What you return must be the data below, word for word, without any images.

★ ★ ★ ★ ★ ★ ★

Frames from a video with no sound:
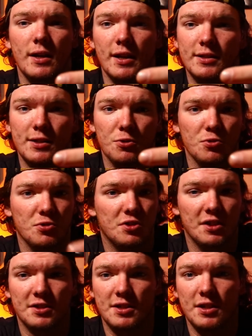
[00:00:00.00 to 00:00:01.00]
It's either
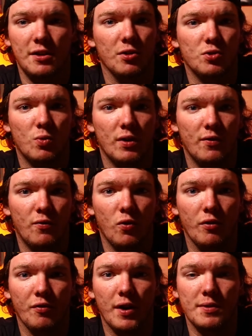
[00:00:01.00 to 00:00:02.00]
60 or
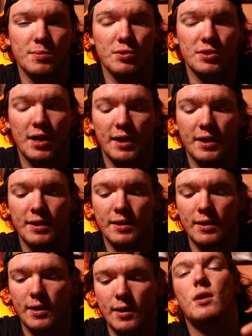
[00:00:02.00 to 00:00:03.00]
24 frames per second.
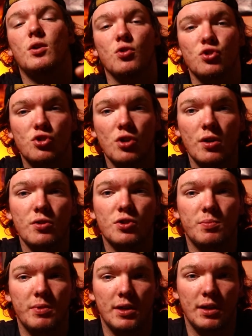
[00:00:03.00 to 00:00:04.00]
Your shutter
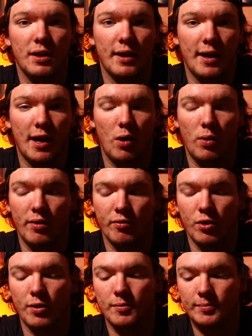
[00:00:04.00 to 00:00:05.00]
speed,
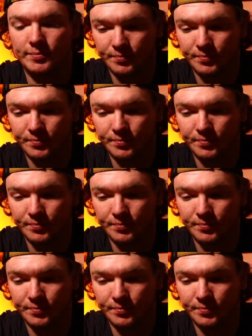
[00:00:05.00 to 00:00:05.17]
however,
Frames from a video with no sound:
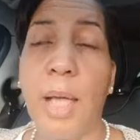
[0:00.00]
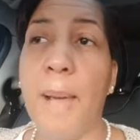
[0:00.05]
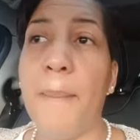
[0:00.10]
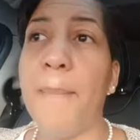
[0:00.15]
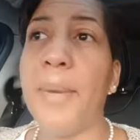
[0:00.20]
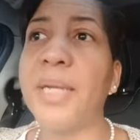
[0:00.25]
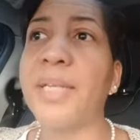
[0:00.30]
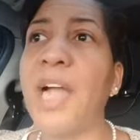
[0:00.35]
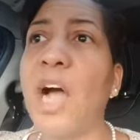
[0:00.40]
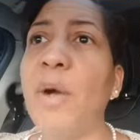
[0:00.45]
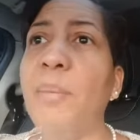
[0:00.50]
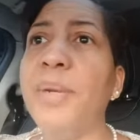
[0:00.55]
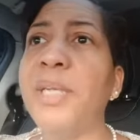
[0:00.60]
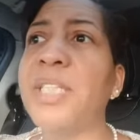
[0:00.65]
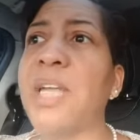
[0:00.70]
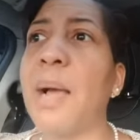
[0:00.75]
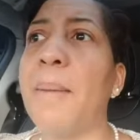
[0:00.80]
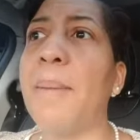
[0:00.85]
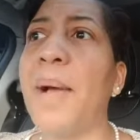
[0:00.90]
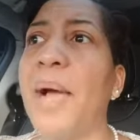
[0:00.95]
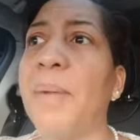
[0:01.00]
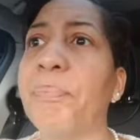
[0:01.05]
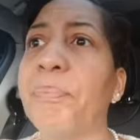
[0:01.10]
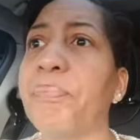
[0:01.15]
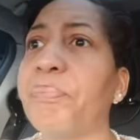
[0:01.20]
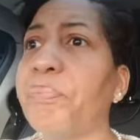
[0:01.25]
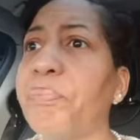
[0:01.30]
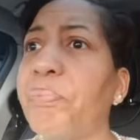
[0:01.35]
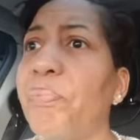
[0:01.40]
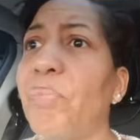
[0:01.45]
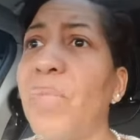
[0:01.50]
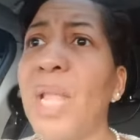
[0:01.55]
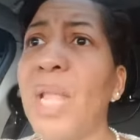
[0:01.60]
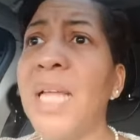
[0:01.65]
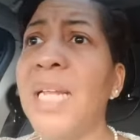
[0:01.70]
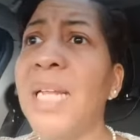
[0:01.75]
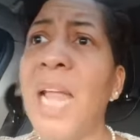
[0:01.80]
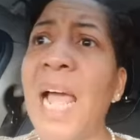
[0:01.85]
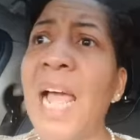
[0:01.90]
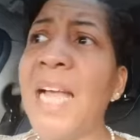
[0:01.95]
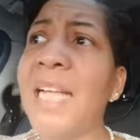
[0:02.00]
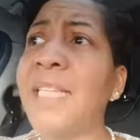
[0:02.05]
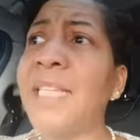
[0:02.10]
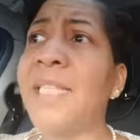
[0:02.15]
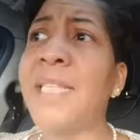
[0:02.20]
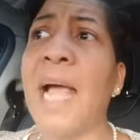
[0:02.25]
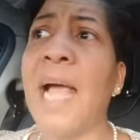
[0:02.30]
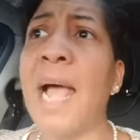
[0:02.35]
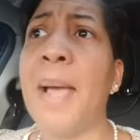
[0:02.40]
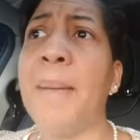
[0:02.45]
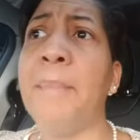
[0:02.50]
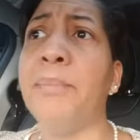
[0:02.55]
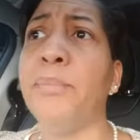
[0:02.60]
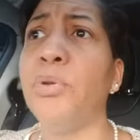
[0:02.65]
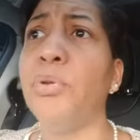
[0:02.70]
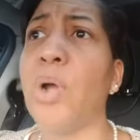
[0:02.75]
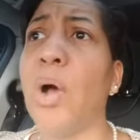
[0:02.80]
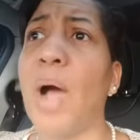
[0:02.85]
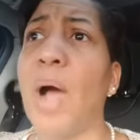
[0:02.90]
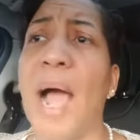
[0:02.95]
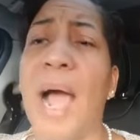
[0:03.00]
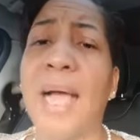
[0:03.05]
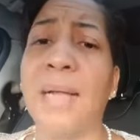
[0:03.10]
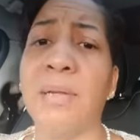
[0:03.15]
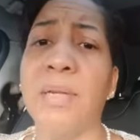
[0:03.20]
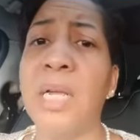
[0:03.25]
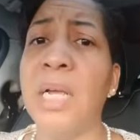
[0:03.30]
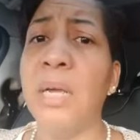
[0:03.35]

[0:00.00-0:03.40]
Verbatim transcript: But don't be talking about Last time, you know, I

★ ★ ★ ★ ★ ★ ★

> EXERCISE RESULT
Frames from a video with no sound:
[00:00:00.00 to 00:00:01.00]
It's either
[00:00:01.00 to 00:00:02.00]
60 or
[00:00:02.00 to 00:00:03.00]
24 frames per second.
[00:00:03.00 to 00:00:04.00]
Your shutter
[00:00:04.00 to 00:00:05.00]
speed,
[00:00:05.00 to 00:00:05.17]
however,
Frames from a video with no sound:
[0:00.00]
[0:00.05]
[0:00.10]
[0:00.15]
[0:00.20]
[0:00.25]
[0:00.30]
[0:00.35]
[0:00.40]
[0:00.45]
[0:00.50]
[0:00.55]
[0:00.60]
[0:00.65]
[0:00.70]
[0:00.75]
[0:00.80]
[0:00.85]
[0:00.90]
[0:00.95]
[0:01.00]
[0:01.05]
[0:01.10]
[0:01.15]
[0:01.20]
[0:01.25]
[0:01.30]
[0:01.35]
[0:01.40]
[0:01.45]
[0:01.50]
[0:01.55]
[0:01.60]
[0:01.65]
[0:01.70]
[0:01.75]
[0:01.80]
[0:01.85]
[0:01.90]
[0:01.95]
[0:02.00]
[0:02.05]
[0:02.10]
[0:02.15]
[0:02.20]
[0:02.25]
[0:02.30]
[0:02.35]
[0:02.40]
[0:02.45]
[0:02.50]
[0:02.55]
[0:02.60]
[0:02.65]
[0:02.70]
[0:02.75]
[0:02.80]
[0:02.85]
[0:02.90]
[0:02.95]
[0:03.00]
[0:03.05]
[0:03.10]
[0:03.15]
[0:03.20]
[0:03.25]
[0:03.30]
[0:03.35]

[0:00.00-0:03.40]
Verbatim transcript: But don't be talking about Last time, you know, I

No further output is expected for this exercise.